A spokesman for the ADA—which markets the city as Invest Atlanta—is staying mum on the decision to voluntarily dismiss the suit, as is filing attorney Josh Belinfante of Robbins Ross Alloy Belinfante Littlefield. The May 7 dismissal came nearly six months after the lawsuit was filed.

In response to queries to the city and Law Department, a City Hall spokesman said Tuesday he would try to arrange a response but nothing had been received by Thursday.  

The attorney for the ethics board, Avondale Estates solo Howard “Tres” Indermark, said he had no explanation for the ADA's decision to voluntarily dismiss the lawsuit.

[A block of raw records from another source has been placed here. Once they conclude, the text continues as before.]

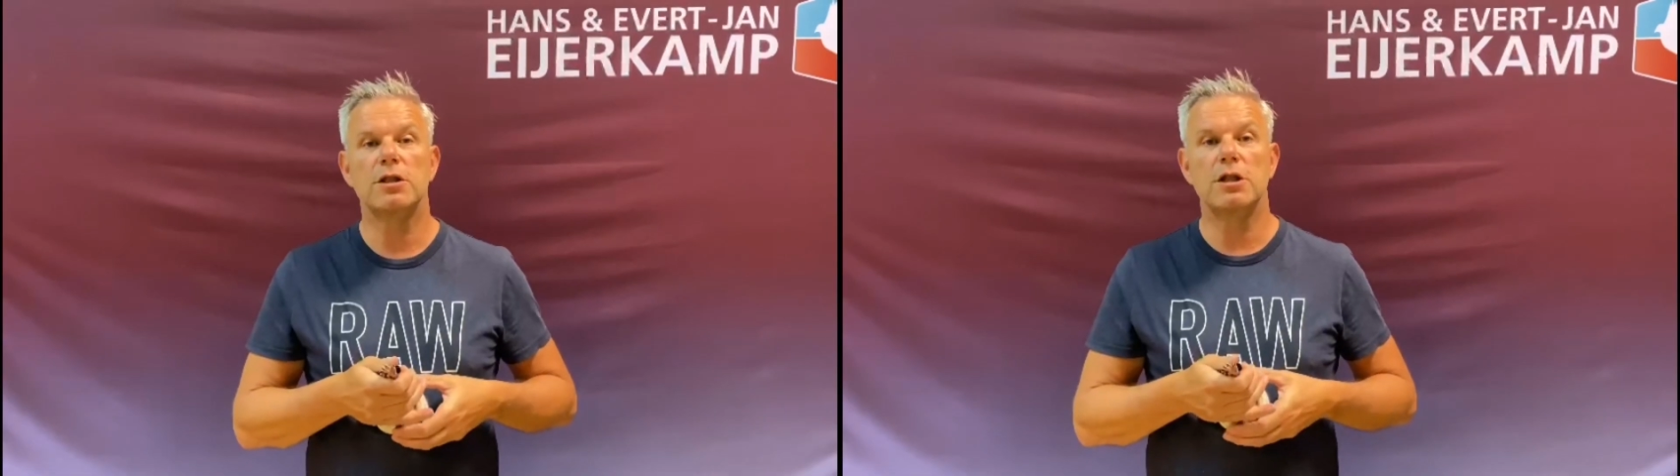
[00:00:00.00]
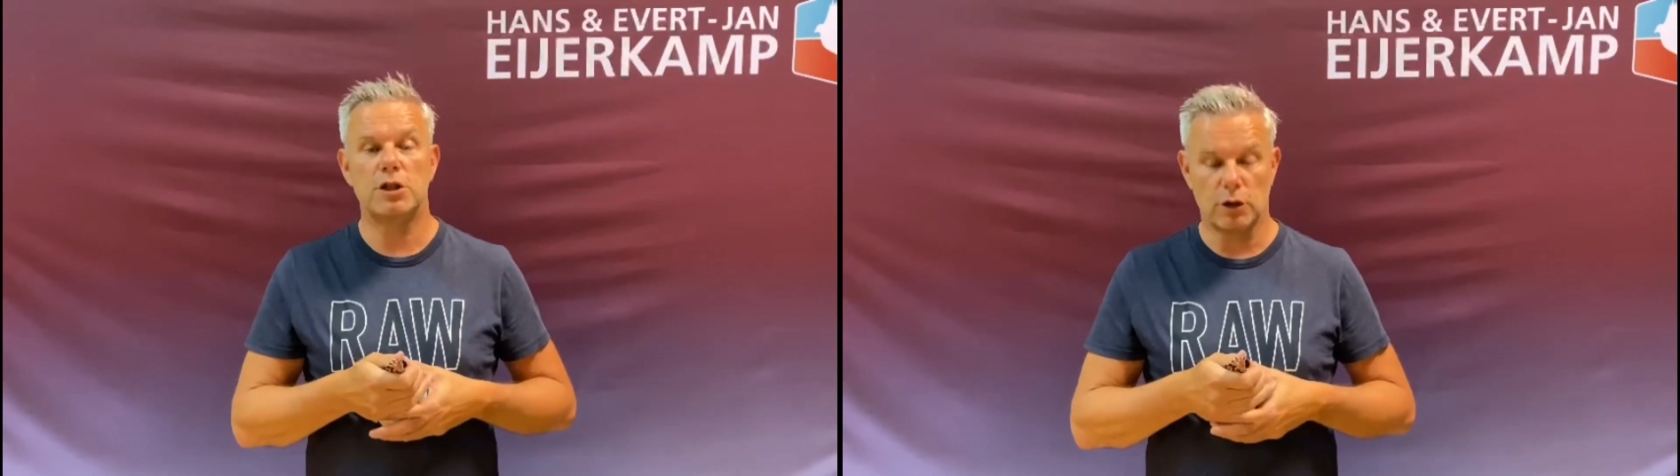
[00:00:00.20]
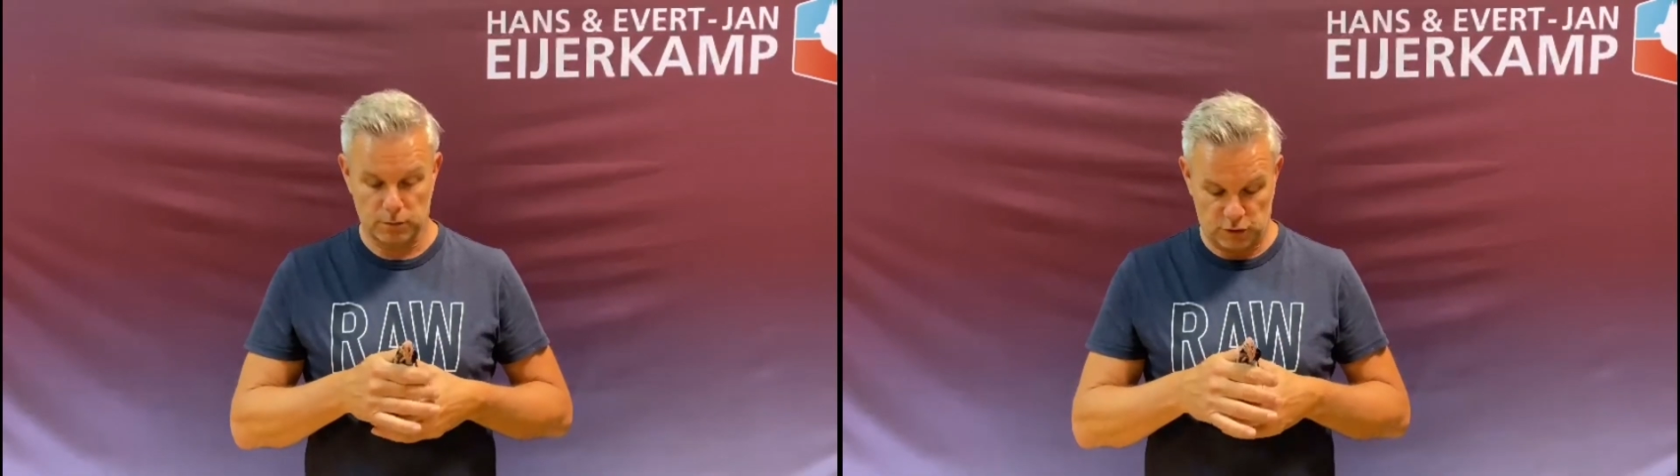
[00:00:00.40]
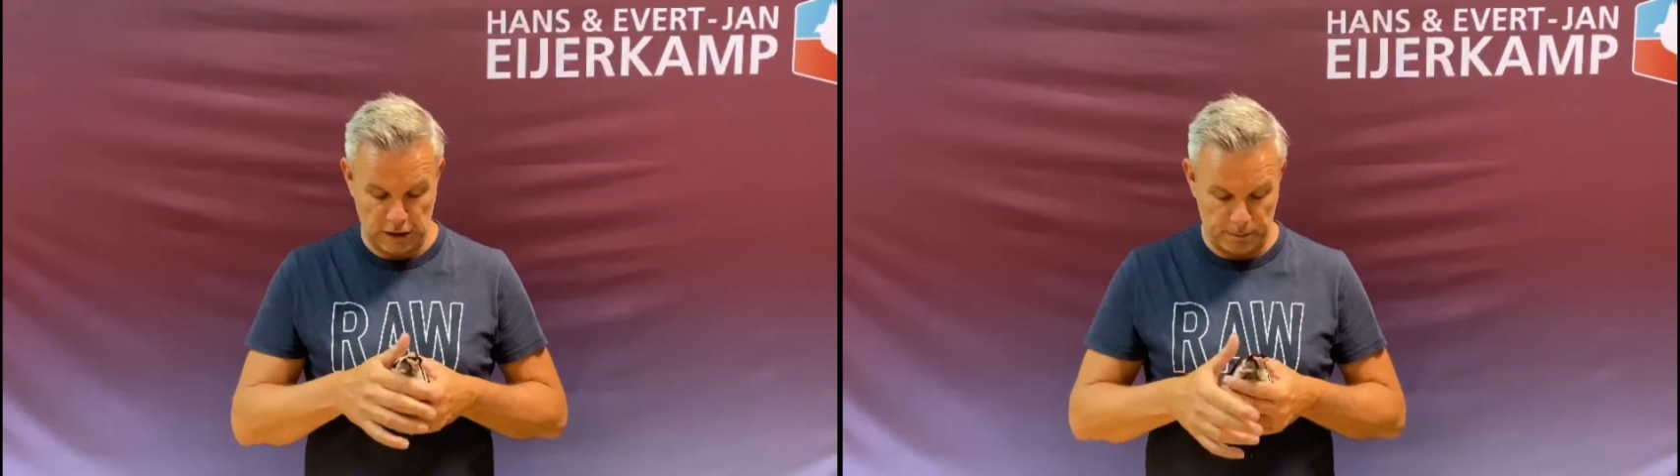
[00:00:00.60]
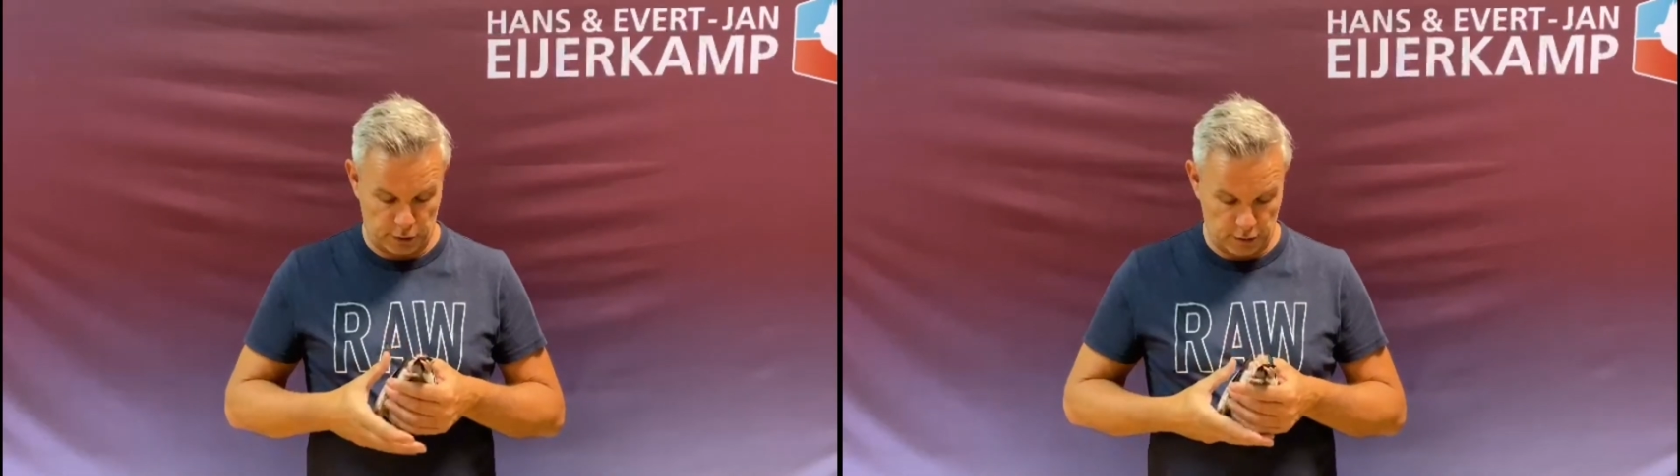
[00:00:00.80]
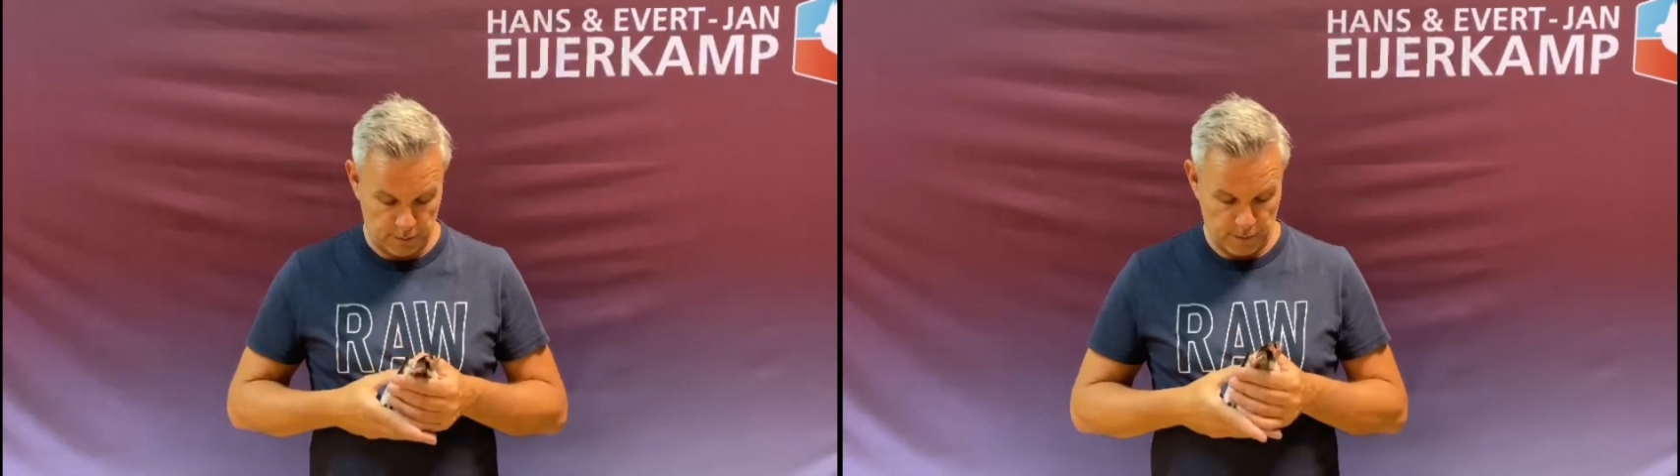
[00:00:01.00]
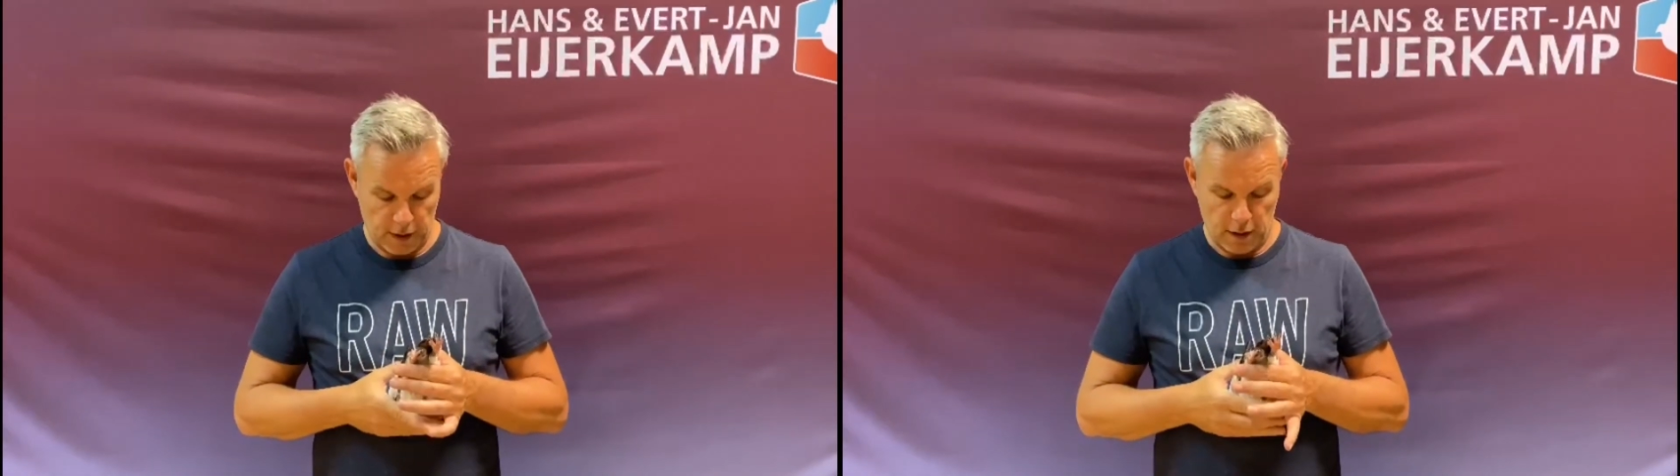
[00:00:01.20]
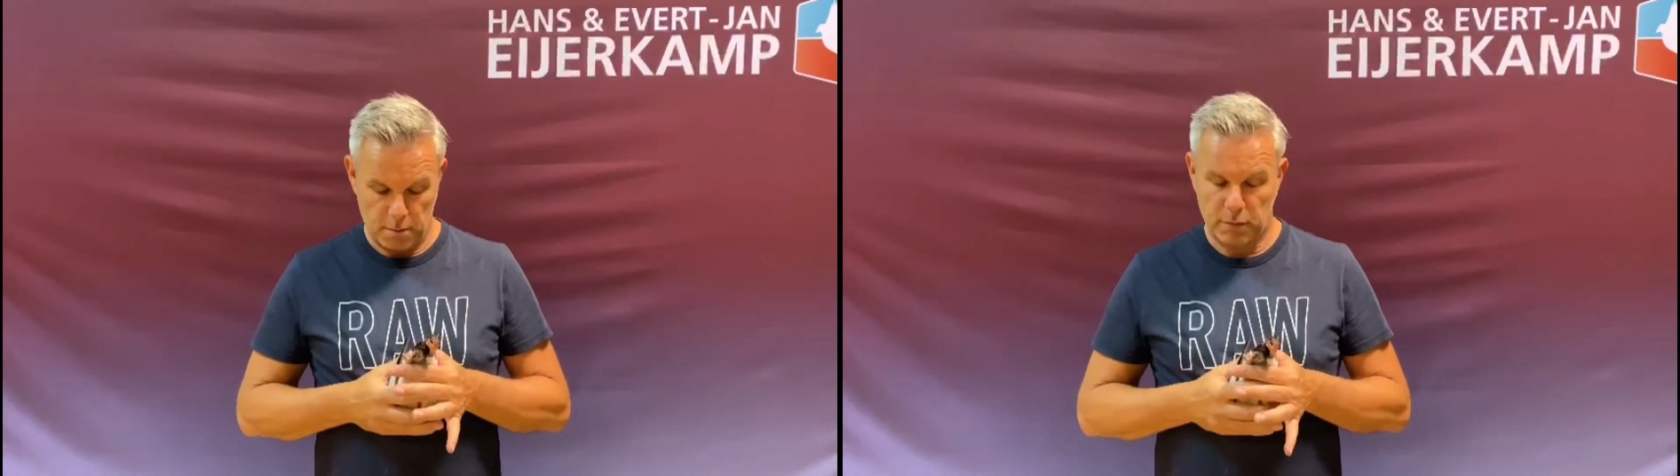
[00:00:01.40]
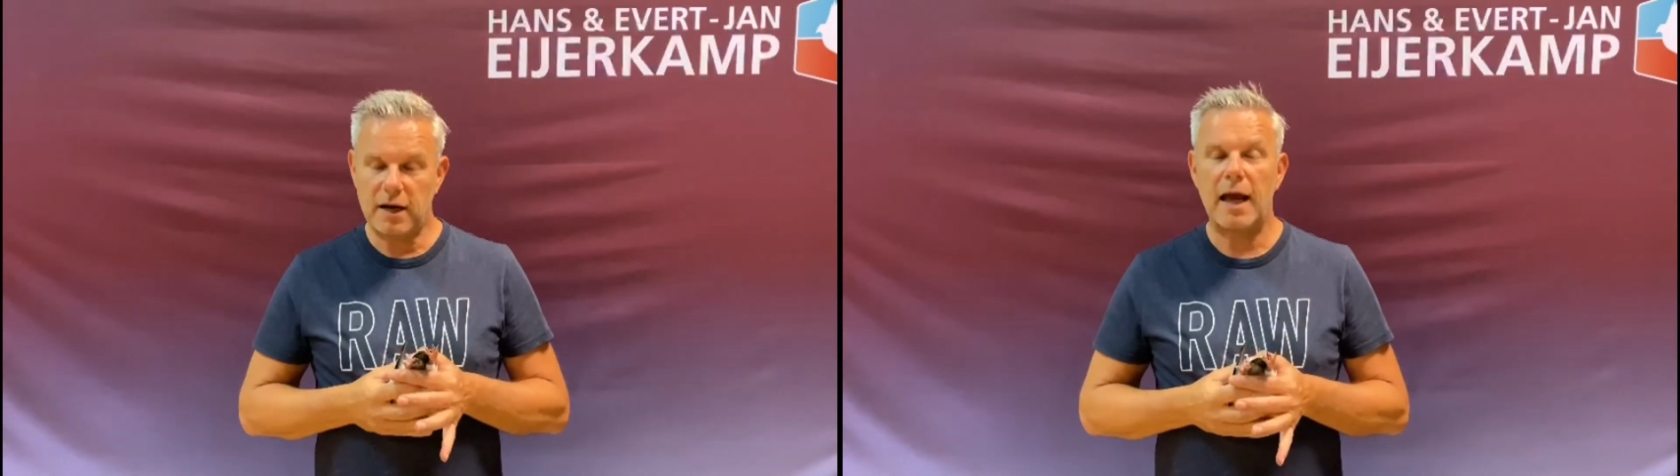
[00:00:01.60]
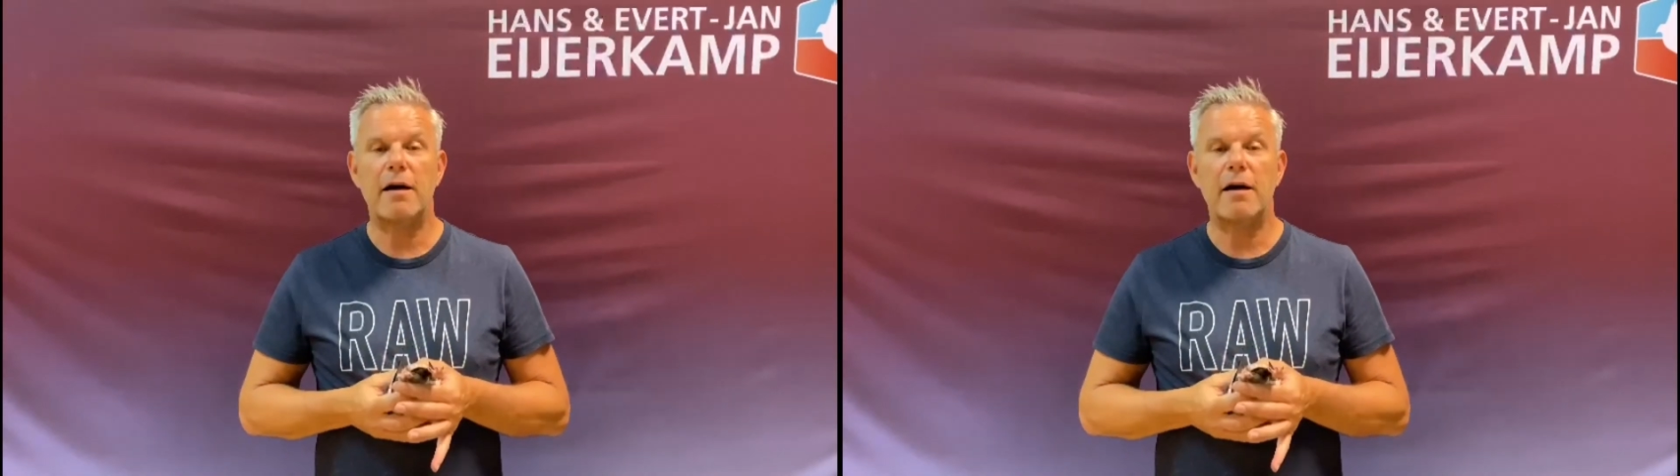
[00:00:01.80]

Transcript: She's some deeper, but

“It's not something I had any advance knowledge of and did not expect,” Indermark said. “We were scheduled to have a hearing in the case, and I was getting ready for that.”

The lawsuit claimed the contract under which Invest Atlanta ponied up more than $220 million toward construction of the stadium included provisions entitling the agency to free tickets to events that it can use to showcase the arena to potential investors.

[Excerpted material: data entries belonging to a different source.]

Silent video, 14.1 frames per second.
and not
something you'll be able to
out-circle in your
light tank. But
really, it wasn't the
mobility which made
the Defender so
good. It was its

It was filed earlier last year when Invest Atlanta CEO Eloisa Klementich sent the board a letter asking it to rescind a 2013 advisory opinion in which the contract's provisions regarding the tickets were deemed illegal.

The advisory opinion said the city's ethics code “prohibits the city or its agent from requiring that passes, tickets or gratuities be paid to officials or employees in connection” with any contract or lease.

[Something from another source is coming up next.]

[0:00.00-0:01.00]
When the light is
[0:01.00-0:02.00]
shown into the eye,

As Atlanta's “official economic development arm” whose board chairman is the mayor, Invest Atlanta qualifies as an “instrumentality” or “agent” of the city, the ethics board's opinion said.

Invest Atlanta's complaint argued it's not a city agency but an independent development authority and a separate legal entity from the city.

Further, Invest Atlanta argued, the code section prohibits tickets from being “given” away, not from “being used as consideration in contract.”

“Tickets giving officers or employees of Invest Atlanta access to events at Mercedes-Benz Stadium are not for the personal benefit of those officers or employees,” it said. “Rather, the tickets provide access to suitable venues for these officers and employees to carry out their official duties.”

The complaint named the Board of Ethics and Chairwoman Kate Wasch as defendants, and Invest Atlanta later sought to add the individual board members.

Fulton County Superior Court Judge Henry Newkirk also entered an order on May 7 allowing four other members of the board to be added to the complaint.

Indermark said he didn't think the timing of the two filings was necessarily related.

“It was probably just a coincidence,” he said.

Invest Atlanta's decision to drop the suit comes as it has drawn scrutiny for the role a nonprofit subsidiary, Partners for Progress, played in covering $40,000 in airfare and other costs accrued by former Mayor Kasim Reed and some of his retinue for a trip to South Africa last year.

In April, The Atlanta Journal-Constitution reported that the city donated $40,000 to Partners for Progress late last year, the same amount the nonprofit donated back to the city in March to help cover the trip's expenses.

Federal investigators are looking into that transaction, according to the AJC.